* ABOUT THIS EXERCISE: Using the records below, locate all lines containing "frames" and return them.

"""

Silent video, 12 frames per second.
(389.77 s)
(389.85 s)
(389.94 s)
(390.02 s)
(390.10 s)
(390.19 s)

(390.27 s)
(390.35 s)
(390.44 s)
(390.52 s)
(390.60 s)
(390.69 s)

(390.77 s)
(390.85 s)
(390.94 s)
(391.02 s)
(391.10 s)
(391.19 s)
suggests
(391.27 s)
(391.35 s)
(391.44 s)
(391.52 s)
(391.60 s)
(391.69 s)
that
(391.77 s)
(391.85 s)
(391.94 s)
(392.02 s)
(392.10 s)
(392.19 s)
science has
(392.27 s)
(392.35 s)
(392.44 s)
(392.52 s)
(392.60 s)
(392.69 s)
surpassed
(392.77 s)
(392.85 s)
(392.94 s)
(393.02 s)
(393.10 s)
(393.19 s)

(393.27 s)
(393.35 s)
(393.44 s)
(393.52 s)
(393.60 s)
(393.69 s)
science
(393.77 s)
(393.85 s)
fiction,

"""
"""

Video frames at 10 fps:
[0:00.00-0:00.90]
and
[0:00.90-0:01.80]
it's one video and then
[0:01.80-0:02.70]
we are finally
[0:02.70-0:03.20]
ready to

"""
"""

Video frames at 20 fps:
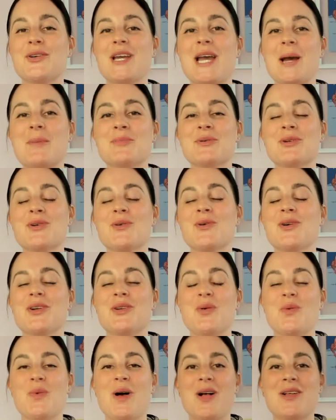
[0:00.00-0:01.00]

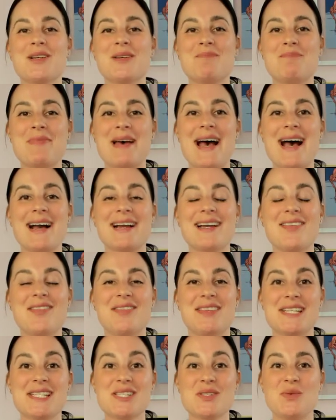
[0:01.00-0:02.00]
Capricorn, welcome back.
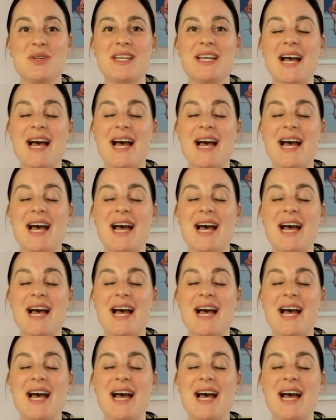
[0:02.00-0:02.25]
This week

"""

* WRITTEN SOLUTION:
Silent video, 12 frames per second.
Video frames at 10 fps:
Video frames at 20 fps:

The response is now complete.